● EXERCISE DIRECTIONS
Search the data for lines holding the word "video". State how many there are, and nothing else.

Collected data:
+ + +
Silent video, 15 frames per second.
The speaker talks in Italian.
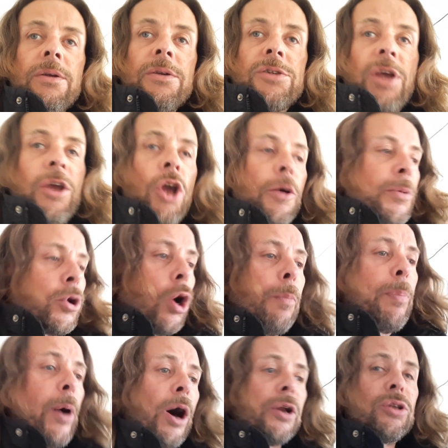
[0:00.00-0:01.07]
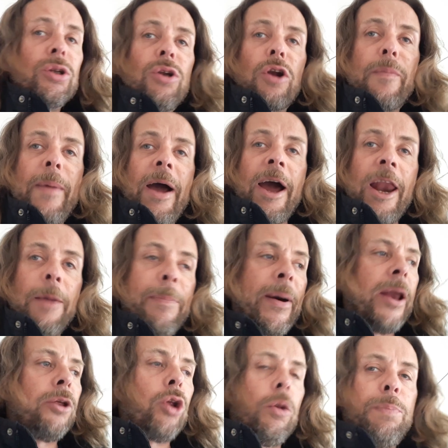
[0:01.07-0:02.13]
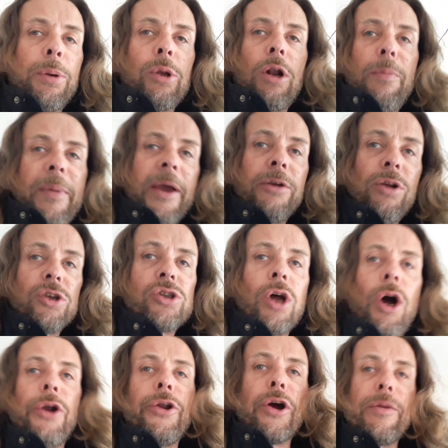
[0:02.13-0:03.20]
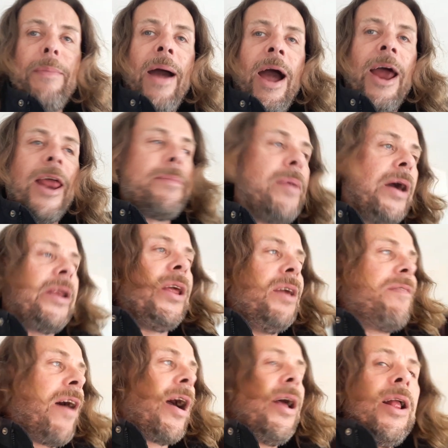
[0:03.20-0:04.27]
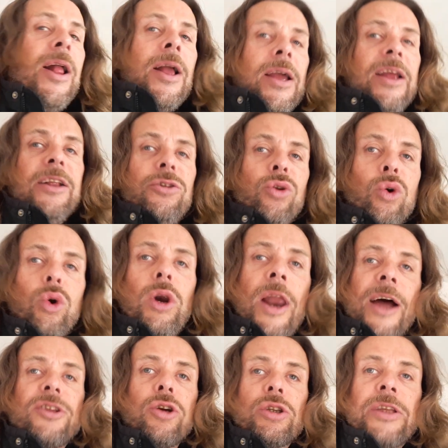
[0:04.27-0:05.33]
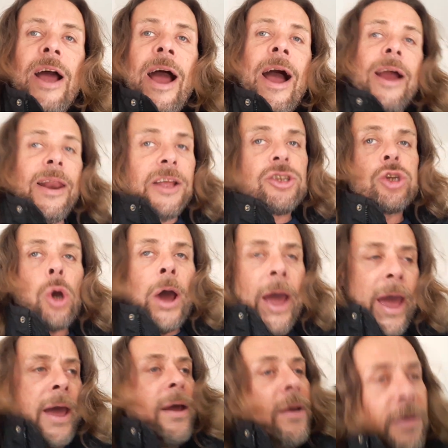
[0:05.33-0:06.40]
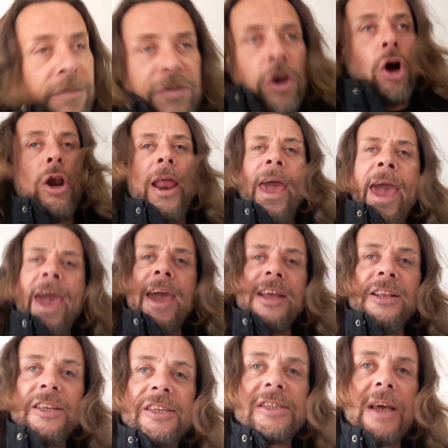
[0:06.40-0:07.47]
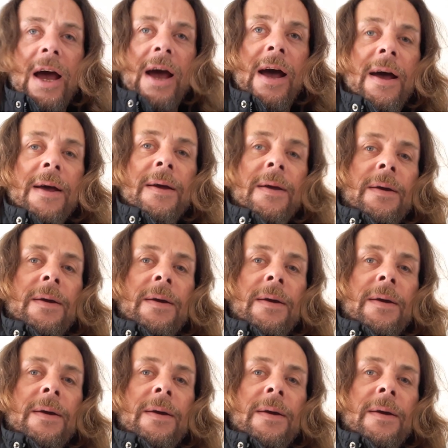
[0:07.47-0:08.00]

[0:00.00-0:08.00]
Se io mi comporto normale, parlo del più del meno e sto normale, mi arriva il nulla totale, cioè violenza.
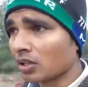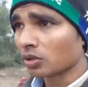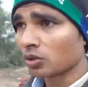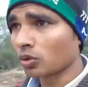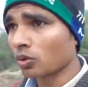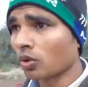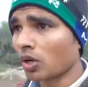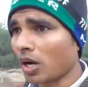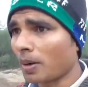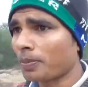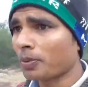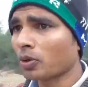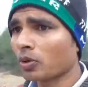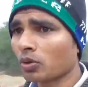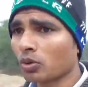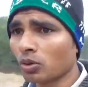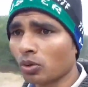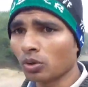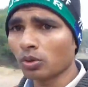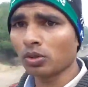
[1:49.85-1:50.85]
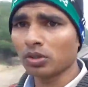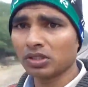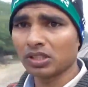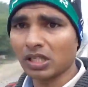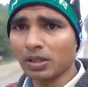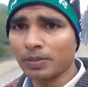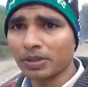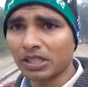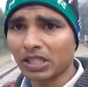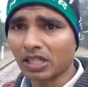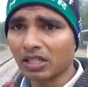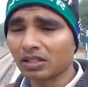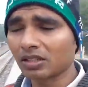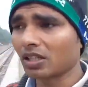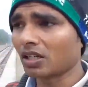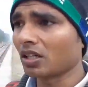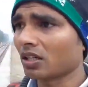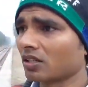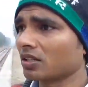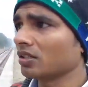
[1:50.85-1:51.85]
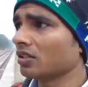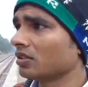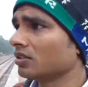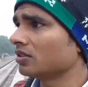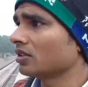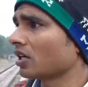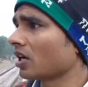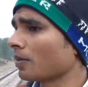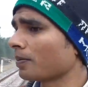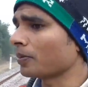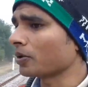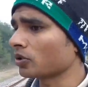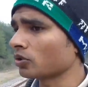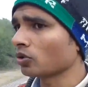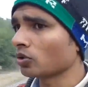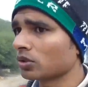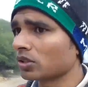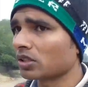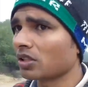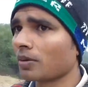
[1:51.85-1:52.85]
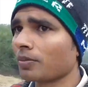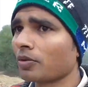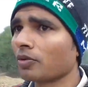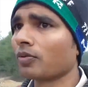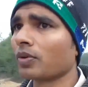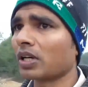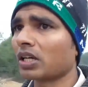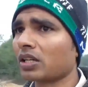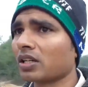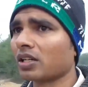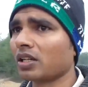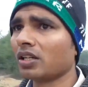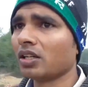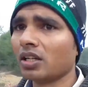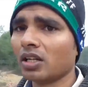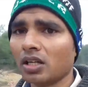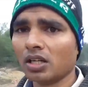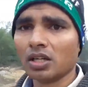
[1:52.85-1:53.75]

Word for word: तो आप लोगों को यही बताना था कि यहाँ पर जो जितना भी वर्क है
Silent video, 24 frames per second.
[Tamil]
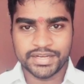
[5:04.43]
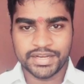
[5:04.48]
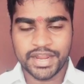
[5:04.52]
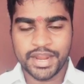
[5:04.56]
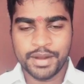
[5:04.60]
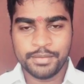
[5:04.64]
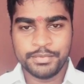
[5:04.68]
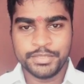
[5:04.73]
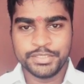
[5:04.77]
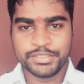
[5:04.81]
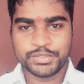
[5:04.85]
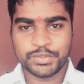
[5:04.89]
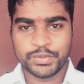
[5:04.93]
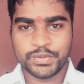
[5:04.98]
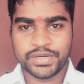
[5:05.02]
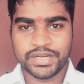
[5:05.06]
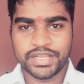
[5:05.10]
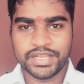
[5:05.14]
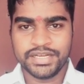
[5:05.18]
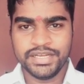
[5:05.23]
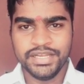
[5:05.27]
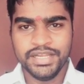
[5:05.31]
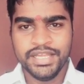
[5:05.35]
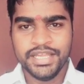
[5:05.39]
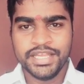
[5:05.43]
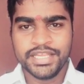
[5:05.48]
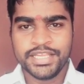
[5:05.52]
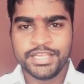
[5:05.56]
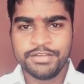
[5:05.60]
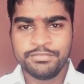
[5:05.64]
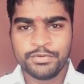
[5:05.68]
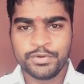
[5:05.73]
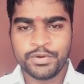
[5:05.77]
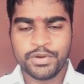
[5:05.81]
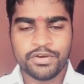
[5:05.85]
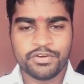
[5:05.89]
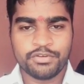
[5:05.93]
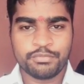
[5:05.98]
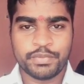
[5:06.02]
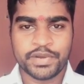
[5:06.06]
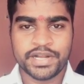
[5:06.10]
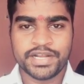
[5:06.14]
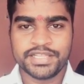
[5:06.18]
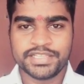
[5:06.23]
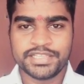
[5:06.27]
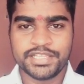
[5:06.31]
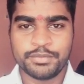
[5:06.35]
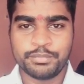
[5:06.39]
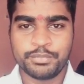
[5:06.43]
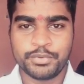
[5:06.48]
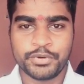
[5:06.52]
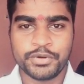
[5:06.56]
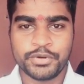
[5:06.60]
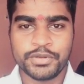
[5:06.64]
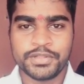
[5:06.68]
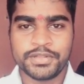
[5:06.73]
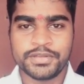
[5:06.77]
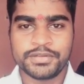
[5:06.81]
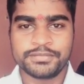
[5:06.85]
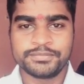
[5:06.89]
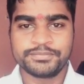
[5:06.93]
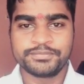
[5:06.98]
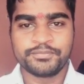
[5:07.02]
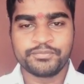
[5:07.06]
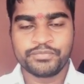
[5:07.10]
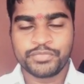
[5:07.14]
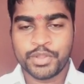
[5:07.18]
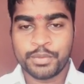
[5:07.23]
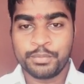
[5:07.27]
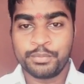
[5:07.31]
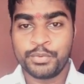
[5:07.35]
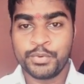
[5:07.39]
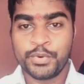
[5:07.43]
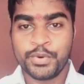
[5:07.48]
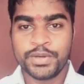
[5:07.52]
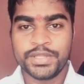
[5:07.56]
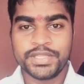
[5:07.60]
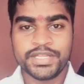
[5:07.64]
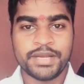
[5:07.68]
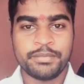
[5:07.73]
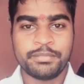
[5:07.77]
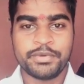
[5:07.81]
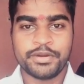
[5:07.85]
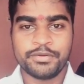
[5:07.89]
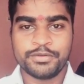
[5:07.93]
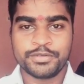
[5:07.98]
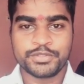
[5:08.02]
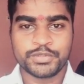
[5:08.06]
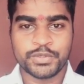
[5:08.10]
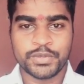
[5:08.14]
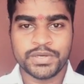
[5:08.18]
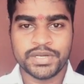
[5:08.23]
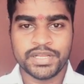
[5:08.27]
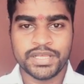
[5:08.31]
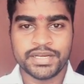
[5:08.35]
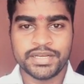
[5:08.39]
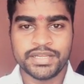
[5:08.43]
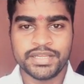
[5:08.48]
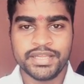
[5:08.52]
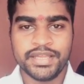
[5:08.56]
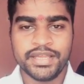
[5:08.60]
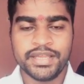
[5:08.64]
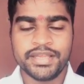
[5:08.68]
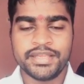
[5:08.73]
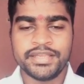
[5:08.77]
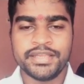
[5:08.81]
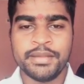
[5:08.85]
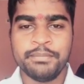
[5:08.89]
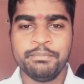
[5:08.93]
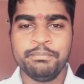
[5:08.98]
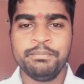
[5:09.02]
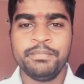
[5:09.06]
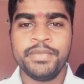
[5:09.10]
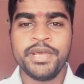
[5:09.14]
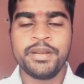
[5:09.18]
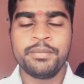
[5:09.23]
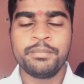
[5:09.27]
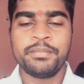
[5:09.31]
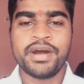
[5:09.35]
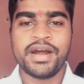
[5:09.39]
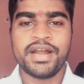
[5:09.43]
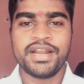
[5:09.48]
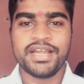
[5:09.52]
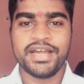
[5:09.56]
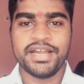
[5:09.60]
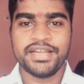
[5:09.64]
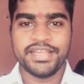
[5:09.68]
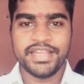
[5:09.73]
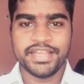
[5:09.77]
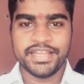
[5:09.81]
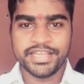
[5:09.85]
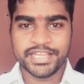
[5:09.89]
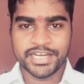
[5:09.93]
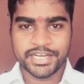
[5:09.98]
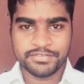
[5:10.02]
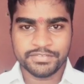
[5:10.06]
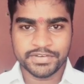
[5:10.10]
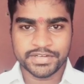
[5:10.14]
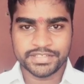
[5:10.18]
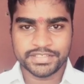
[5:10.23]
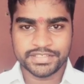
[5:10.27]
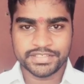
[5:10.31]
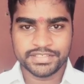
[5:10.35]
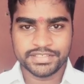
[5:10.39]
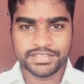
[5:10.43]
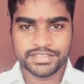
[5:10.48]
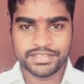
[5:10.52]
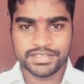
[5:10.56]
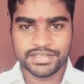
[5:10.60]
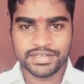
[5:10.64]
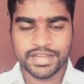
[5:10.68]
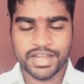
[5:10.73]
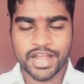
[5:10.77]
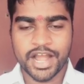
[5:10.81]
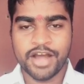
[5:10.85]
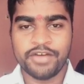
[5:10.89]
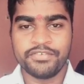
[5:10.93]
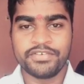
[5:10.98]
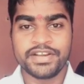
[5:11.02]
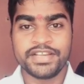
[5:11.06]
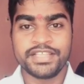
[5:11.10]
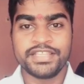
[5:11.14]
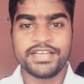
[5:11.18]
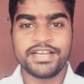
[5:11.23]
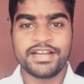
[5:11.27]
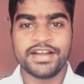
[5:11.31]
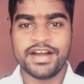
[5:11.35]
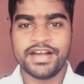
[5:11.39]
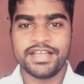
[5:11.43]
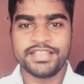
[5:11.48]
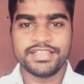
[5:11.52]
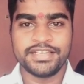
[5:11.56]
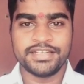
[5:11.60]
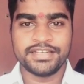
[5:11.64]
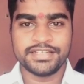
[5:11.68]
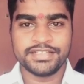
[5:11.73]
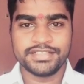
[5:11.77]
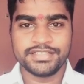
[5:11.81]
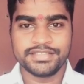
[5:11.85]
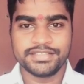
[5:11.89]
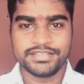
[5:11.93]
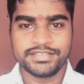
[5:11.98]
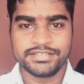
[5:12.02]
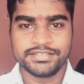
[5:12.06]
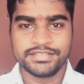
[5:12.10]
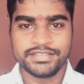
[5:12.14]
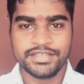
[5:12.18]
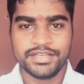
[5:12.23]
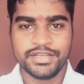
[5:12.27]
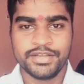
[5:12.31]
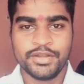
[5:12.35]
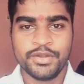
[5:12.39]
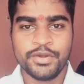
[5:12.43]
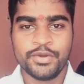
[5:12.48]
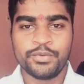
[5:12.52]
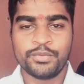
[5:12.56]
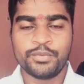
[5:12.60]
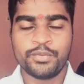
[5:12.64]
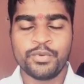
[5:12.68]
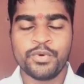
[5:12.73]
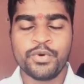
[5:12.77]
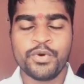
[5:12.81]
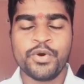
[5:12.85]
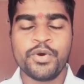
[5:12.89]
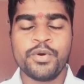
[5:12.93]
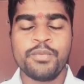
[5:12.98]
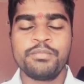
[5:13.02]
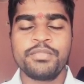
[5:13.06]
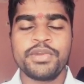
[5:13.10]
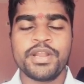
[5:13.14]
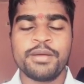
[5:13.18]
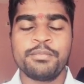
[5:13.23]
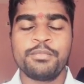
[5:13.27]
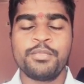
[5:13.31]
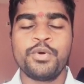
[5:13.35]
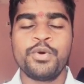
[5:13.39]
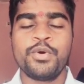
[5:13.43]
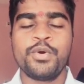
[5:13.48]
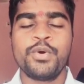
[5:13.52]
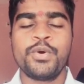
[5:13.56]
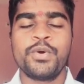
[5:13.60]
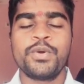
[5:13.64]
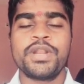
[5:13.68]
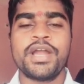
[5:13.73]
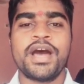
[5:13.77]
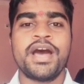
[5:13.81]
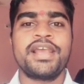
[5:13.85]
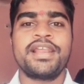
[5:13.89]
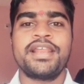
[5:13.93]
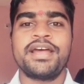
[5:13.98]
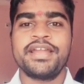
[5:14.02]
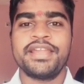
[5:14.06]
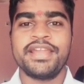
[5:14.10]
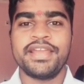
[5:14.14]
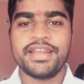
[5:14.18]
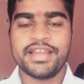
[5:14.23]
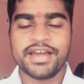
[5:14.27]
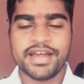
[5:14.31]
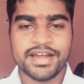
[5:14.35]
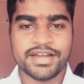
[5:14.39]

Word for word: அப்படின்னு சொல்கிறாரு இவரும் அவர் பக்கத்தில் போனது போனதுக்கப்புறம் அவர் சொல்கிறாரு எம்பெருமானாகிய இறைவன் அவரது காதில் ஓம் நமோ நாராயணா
+ + +
● SOLUTION
2